→ **Task to complete**
Exact copy, no pictures: set down every entry below as written.

→ **Data for review**
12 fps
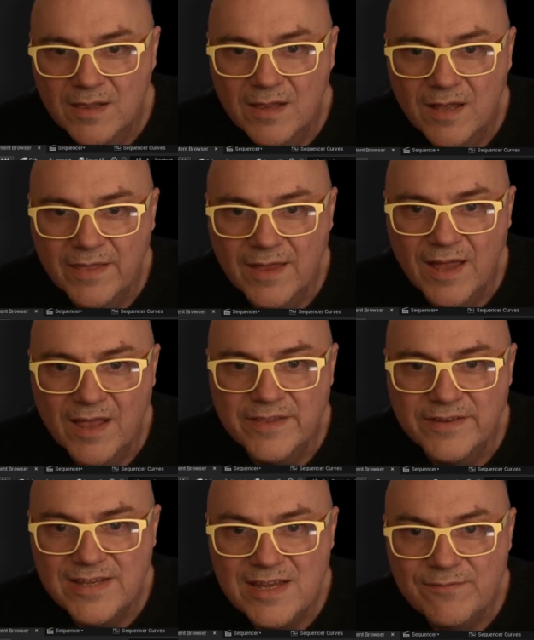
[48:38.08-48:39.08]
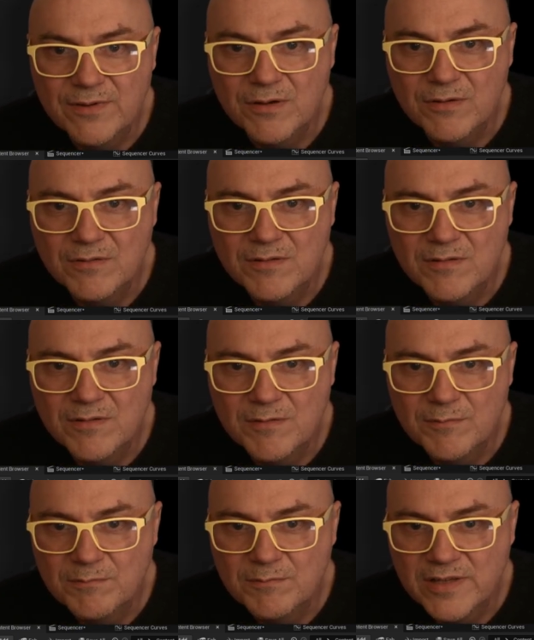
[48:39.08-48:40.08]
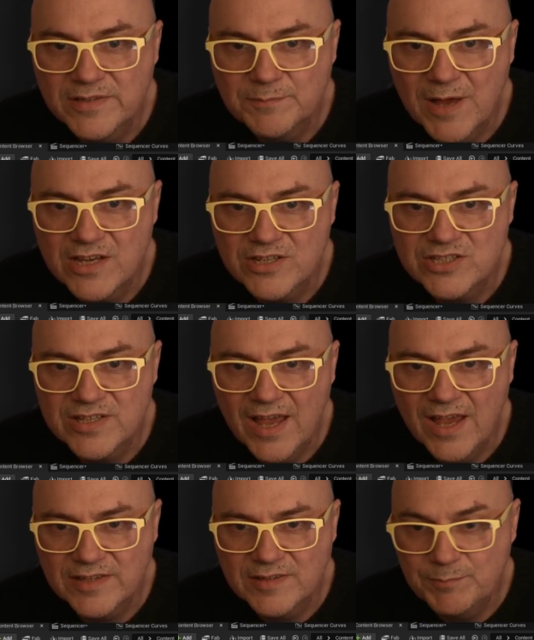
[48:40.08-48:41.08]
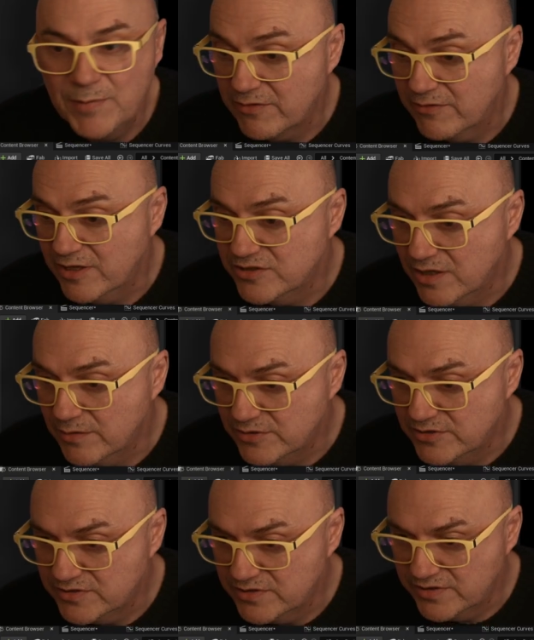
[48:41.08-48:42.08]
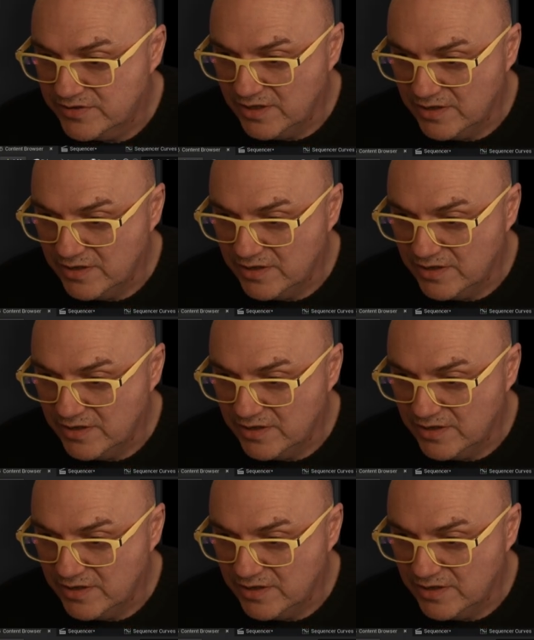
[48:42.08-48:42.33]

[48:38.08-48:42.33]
like that, and the default must match that aspect ratio, which is good to know.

→ **Output**
12 fps
[48:38.08-48:39.08]
[48:39.08-48:40.08]
[48:40.08-48:41.08]
[48:41.08-48:42.08]
[48:42.08-48:42.33]

[48:38.08-48:42.33]
like that, and the default must match that aspect ratio, which is good to know.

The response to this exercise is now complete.